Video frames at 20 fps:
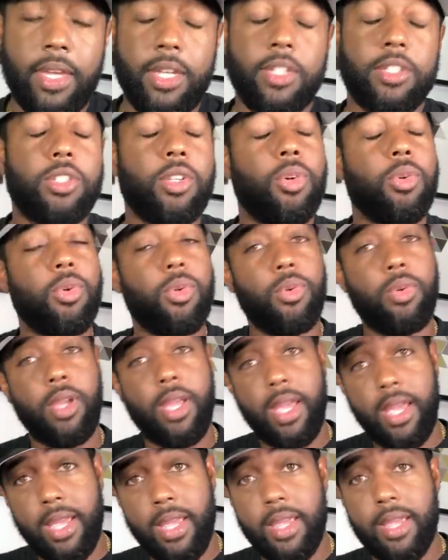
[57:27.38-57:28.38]
So
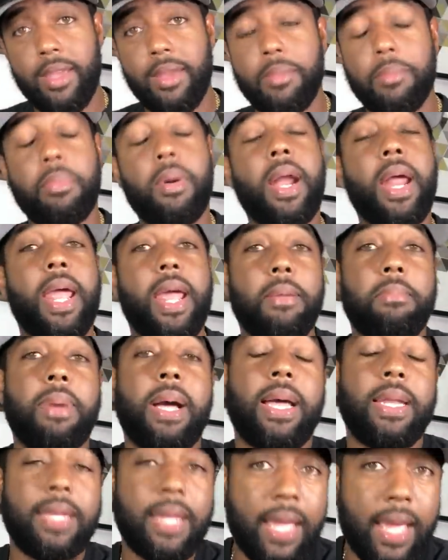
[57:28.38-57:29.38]
hey, brag
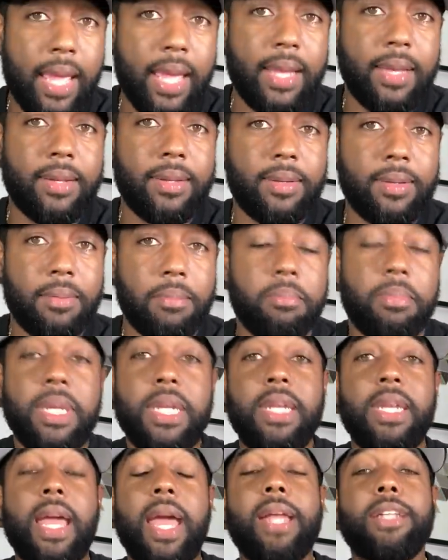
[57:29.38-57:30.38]
about that.
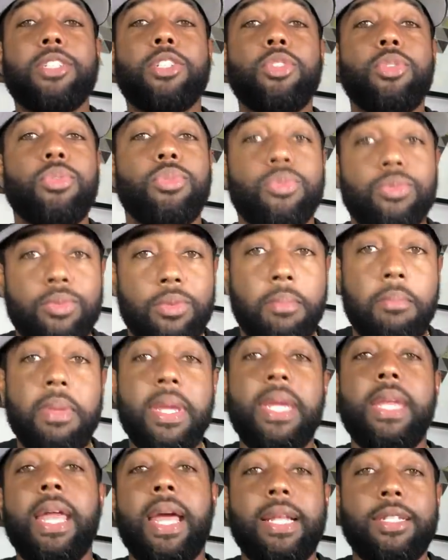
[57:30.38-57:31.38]
Beat that too.
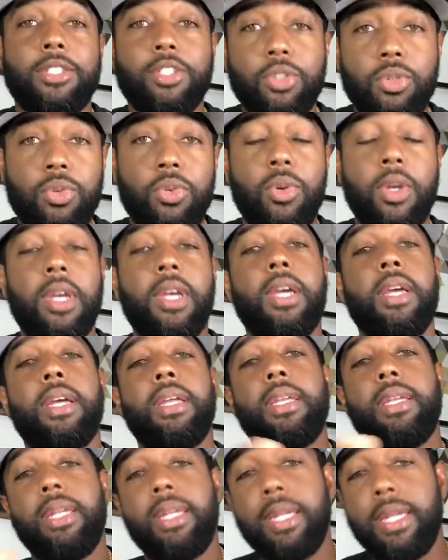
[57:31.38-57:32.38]
Beat that too.
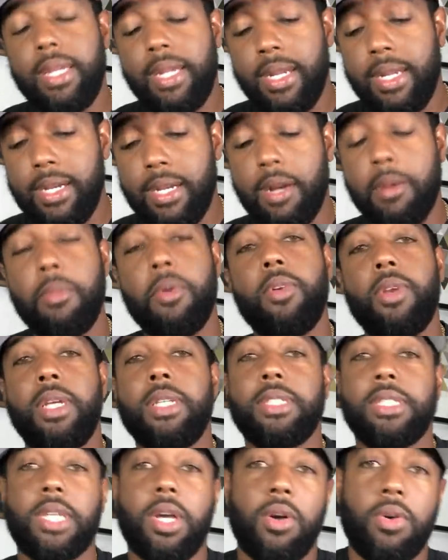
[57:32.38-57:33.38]
Then come on,
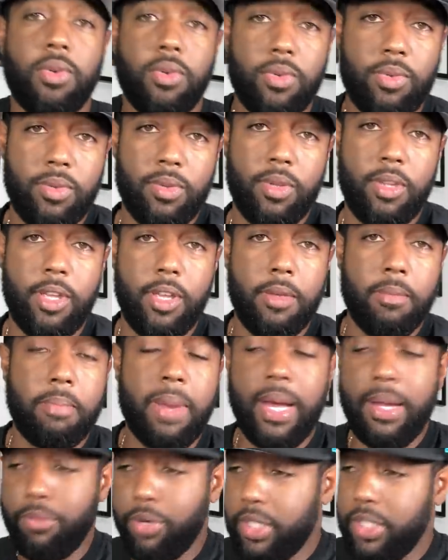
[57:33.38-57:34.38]
let's talk
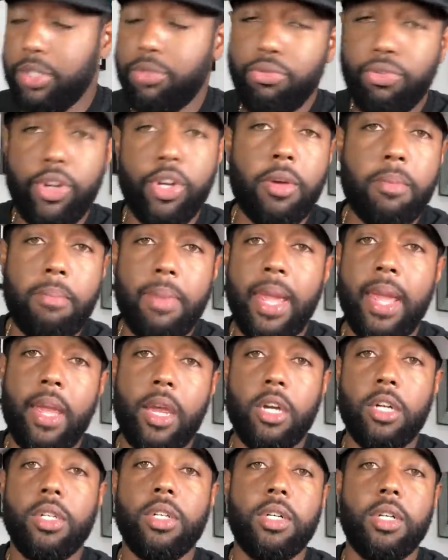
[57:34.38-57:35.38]
about what this real
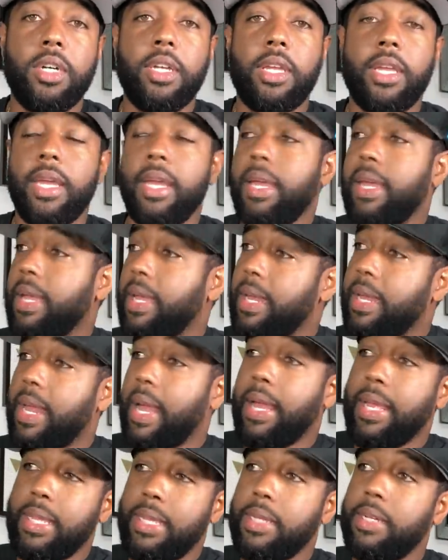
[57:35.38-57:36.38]
manhood and
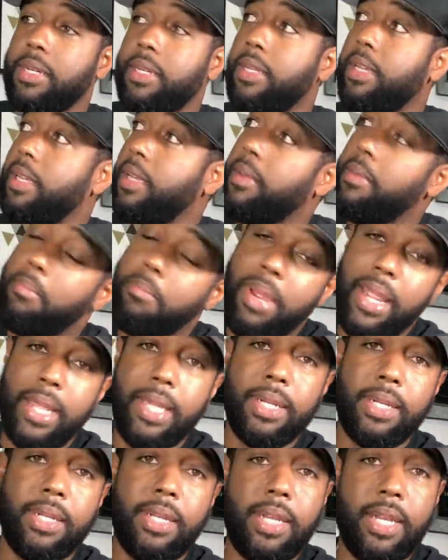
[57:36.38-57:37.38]
not here
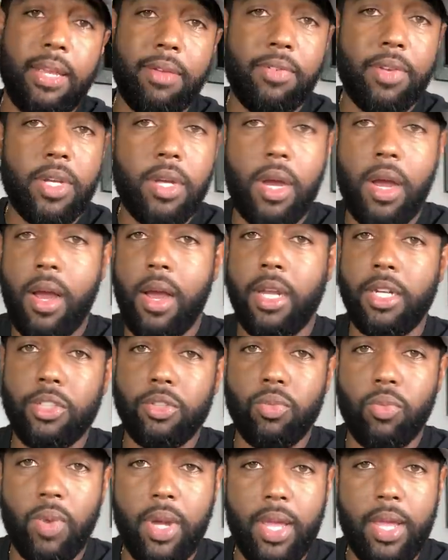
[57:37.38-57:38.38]
making a living the
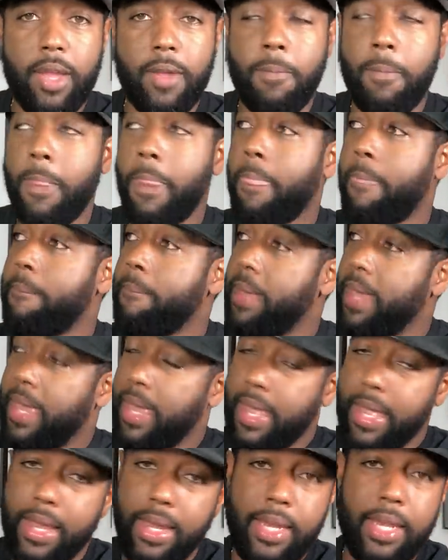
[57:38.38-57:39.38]
honest way
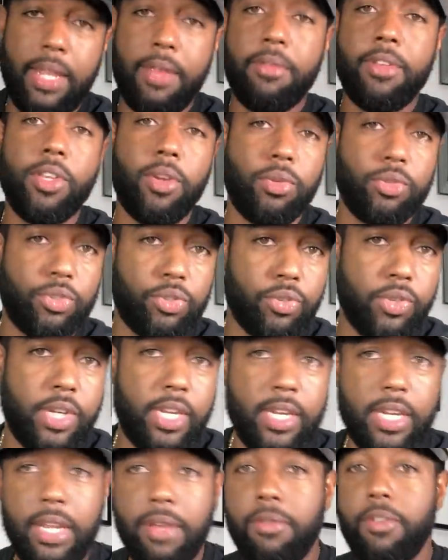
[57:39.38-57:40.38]
and living your
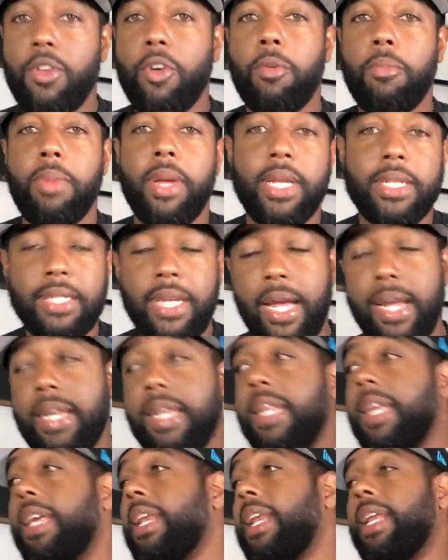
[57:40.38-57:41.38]
dream, living your best life.
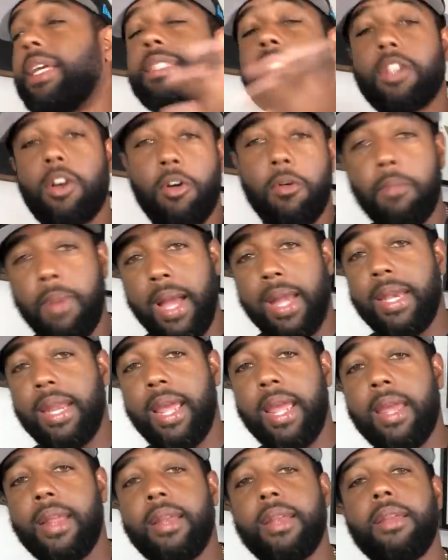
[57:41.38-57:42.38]
Then let's talk about
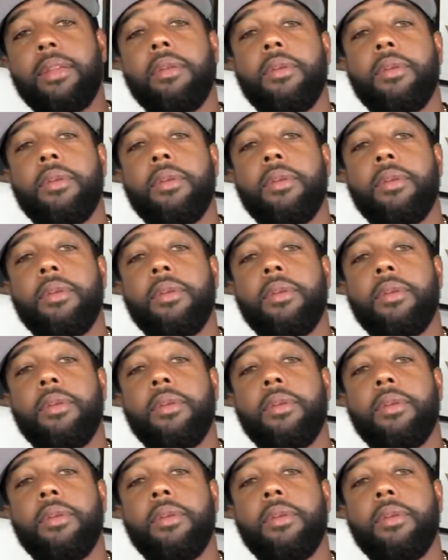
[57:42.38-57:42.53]
that.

========================================================================

Retype exactly the lines from the one containing "[57:36.38-57:37.38]" through the last line of the records above, both included, and leave out any pictures.

[57:36.38-57:37.38]
not here
[57:37.38-57:38.38]
making a living the
[57:38.38-57:39.38]
honest way
[57:39.38-57:40.38]
and living your
[57:40.38-57:41.38]
dream, living your best life.
[57:41.38-57:42.38]
Then let's talk about
[57:42.38-57:42.53]
that.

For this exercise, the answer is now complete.